Medicina, fermi due corsi su tre E l’Insubria cerca prof “sostituti”

VARESE Alcuni corsi delle facoltà di scienze e medicina sono partiti ieri, ma senza ricercatori. E c’è l’effetto boomerang perché così la protesta non solo raccoglie nuovi sostenitori anche tra i docenti associati, ma si rinvigorisce con ulteriori accuse: «Sostituendo i ricercatori che tenevano i corsi con personale pescato altrove non solo si cerca di nascondere il senso dello sciopero bianco della didattica, ma si sminuisce la qualità dell’insegnamento a discapito degli studenti che la frequentano e del prestigio dell’università

stessa». Questa in sostanza la critica mossa dai ricercatori dell’ateneo dell’Insubria alla «soluzione» messa in campo dall’università per far partire le lezioni nonostante la protesta tuttora in corso.
Da settimane l’inizio delle lezioni universitarie viene rimandato anche a Varese per la scelta dei ricercatori di non salire in cattedra e attenersi alle sole mansioni che gli sono riconosciute (e quindi retribuite) dal Ministero per protestare contro il nuovo disegno di legge sull’università attualmente in discussione che, tra l’altro, rischia di lasciarli a casa con un pugno di mosche in mano.

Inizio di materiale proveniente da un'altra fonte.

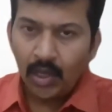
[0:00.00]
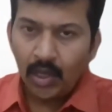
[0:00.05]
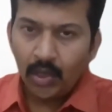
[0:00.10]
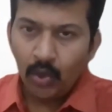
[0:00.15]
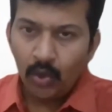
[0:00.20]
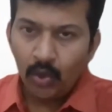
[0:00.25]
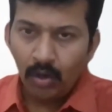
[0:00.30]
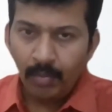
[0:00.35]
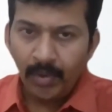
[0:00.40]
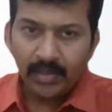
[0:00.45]

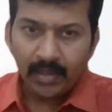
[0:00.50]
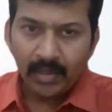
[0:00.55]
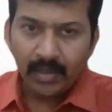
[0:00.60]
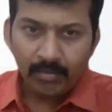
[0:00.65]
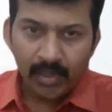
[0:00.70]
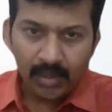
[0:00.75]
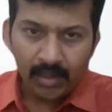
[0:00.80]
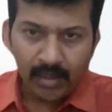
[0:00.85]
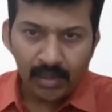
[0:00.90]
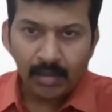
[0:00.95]
you will be
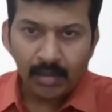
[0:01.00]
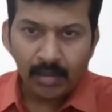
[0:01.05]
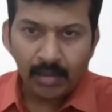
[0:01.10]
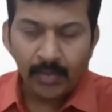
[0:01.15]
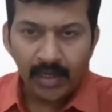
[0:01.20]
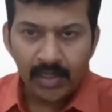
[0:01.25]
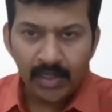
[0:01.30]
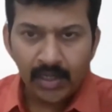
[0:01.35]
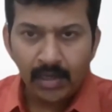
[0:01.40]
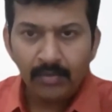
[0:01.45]
subjecting the
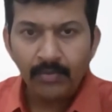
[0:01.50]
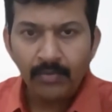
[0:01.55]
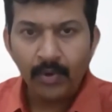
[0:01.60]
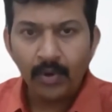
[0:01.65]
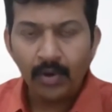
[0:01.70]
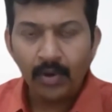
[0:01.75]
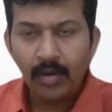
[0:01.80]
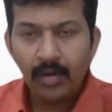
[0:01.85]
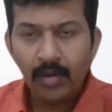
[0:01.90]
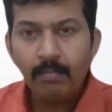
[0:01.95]
patient
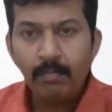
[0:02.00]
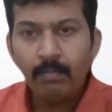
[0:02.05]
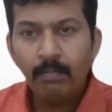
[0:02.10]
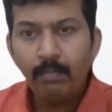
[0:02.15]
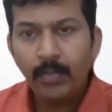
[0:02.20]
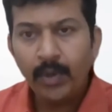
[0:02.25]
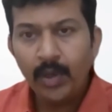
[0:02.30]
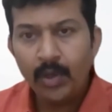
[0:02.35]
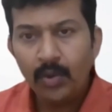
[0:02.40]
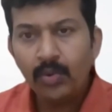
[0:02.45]
for a
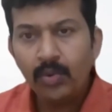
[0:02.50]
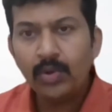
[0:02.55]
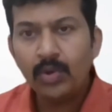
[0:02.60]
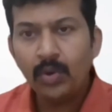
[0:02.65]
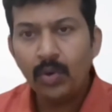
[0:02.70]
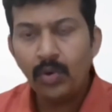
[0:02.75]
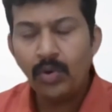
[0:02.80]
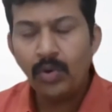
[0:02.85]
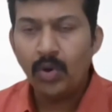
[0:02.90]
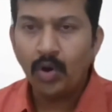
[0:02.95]
pure
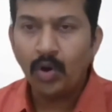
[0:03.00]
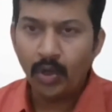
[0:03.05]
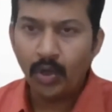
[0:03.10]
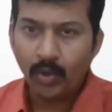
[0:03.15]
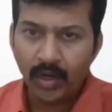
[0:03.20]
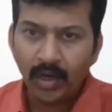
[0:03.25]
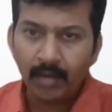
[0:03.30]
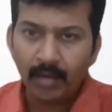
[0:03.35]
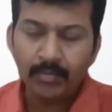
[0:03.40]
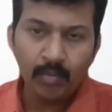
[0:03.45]
tone
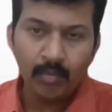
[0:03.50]
audiogram.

L’ultimo rinvio annunciato dai consigli di facoltà scadeva questa mattina, e così gli studenti si sono presentati di buonora nelle sedi universitarie di via Rossi e via Dunant per iniziare a frequentare le lezioni, che però sono partite solo in parte. «Per la facoltà di scienze sono partiti due terzi dei corsi, mentre per quella di medicina le proporzioni sono invertite, e cioè la maggior parte degli insegnamenti è senza docente» fanno sapere dagli uffici di via Ravasi, spiegando che «se i ricercatori sono determinati a non insegnare, l’università deve valutare altre soluzioni per evitare il blocco». «Soluzioni» come quelle pubblicate sul sito internet della facoltà di medicina, dove sono scaricabili nuovi bandi per assegnare a personale interno o esterno all’università i corsi di insegnamento fermati dallo sciopero bianco dei ricercatori. In pratica delle «sostituzioni» per le quali sono in alcuni casi è prevista una minima retribuzione, altrimenti sono prestazioni formalmente gratuite. 
«Si tratta di una risposta istituzionale al ribasso almeno per due ragioni – spiega Marco Cosentino, professore associato e docente di farmacologia – la prima è che utilizzare docenti occasionali o già in pensione per supplire al lavoro dei ricercatori significa ridurre la qualità dell’insegnamento perché è evidente che un qualsiasi professionista non necessariamente è aggiornato e sa insegnare come chi lo fa di mestiere. La seconda ragione è che una simile soluzione risponde al tentativo di nascondere agli occhi dell’opinione pubblica la reale portata della protesta, le sue ragioni e le proposte alternative e migliorative del progetto di legge avanzate dagli stessi ricercatori». Proposte che, specifica Cosentino, i ricercatori avevano presentato anche con mesi di anticipo senza essere mai stati neppure presi in considerazione.